I tried rerunning the NCOMPACT command just against NAMES.NSF; I tried creating a new NAMES.NSF replica and replicating it over itself to give me a fresh NAMES.NSF copy; I even tried running NDESIGN to update the design of NAMES.NSF (all based on suggestions here for similar problems). The server still dies.

I have a second server that I upgraded by going straight from 5.0.12 to 6.0.1 and 6.0.1 CF1. It dies soon after starting as well.

Both servers have been in service since the early Notes 4.x days.

We’re stumped and somewhat surprised. We’ve never had a Lotus Domino release behave this way before.

What have I missed?

Thanks in advance for any suggestions – even if no one has any suggestions, I think it’s worth while to have this on record.

Thanks.

Subject: Server Crashes after 6.0.1 CF1 Install

Terry, we have seen this in the AIX world. What we have heard from our LSM is to try upgrading from 5.x to 6.0 then 6.0.1 / CF1 (if needed). This is a timely install process and we just received this tidbit, so I can’t verify it currently, but it might worth a try.

Subject: RE: Server Crashes after 6.0.1 CF1 Install

The servers both ran over the weekend.

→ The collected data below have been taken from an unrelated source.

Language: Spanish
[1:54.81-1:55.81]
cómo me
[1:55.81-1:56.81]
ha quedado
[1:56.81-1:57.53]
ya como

The main mail server crashed early this morning memory allocation errors during indexing, but I think that’s a separate issue.

I wonder why Report and/or Event would so quickly crash the server?

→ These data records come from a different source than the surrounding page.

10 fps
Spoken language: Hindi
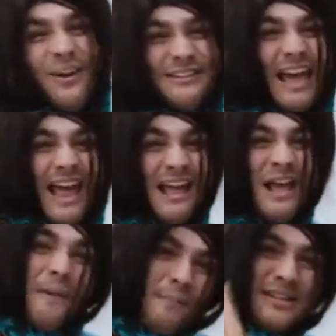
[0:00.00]
होता है
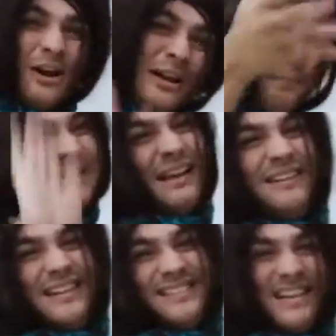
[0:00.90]
मर जाऊंगी पता
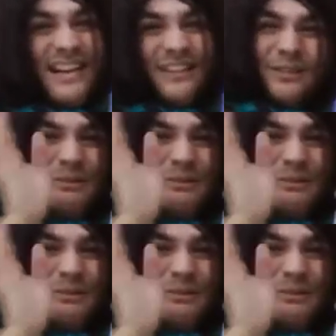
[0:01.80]
भी नहीं चलेगा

In any event, thanks to Matt Hays and Eric Eskam for their replies and suggestions.

Subject: RE: Server Crashes after 6.0.1 CF1 Install

Interesting – thanks for the suggestion. If you get time and think about it when your upgrade’s done, would you please post your results?

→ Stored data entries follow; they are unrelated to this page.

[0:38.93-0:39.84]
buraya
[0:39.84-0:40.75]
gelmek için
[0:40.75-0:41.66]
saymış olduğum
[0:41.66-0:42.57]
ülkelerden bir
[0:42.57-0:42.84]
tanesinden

Before I go that route, I’m going to try running FileMon and seeing if I can understand what Domino’s doing just before it crashes. That might give me some insight.

Like I said before, this kind of instability is really unusual for a Lotus product.

Thanks!

Subject: RE: Server Crashes after 6.0.1 CF1 Install

Using FileMon, I saw that the server typically began its dance of death just as NREPORT started to run. I removed all ServerTasks from NOTES.INI and noticed NREPORT would still try to run. So I removed it from the Program list in NAMES.NSF (along with Event).

Now, the server appears to be running.

I put the ServerTasks back and recycled the server. It still seems to be running.

This is tenative, of course. The server could be crashing as I type this. I’ll try to let it run over the weekend and will let you know how it goes.

Thanks.

Subject: Server Crashes after 6.0.1 CF1 Install

When you say you upgraded the code, did you just run the D6 installer on top of your D5 install?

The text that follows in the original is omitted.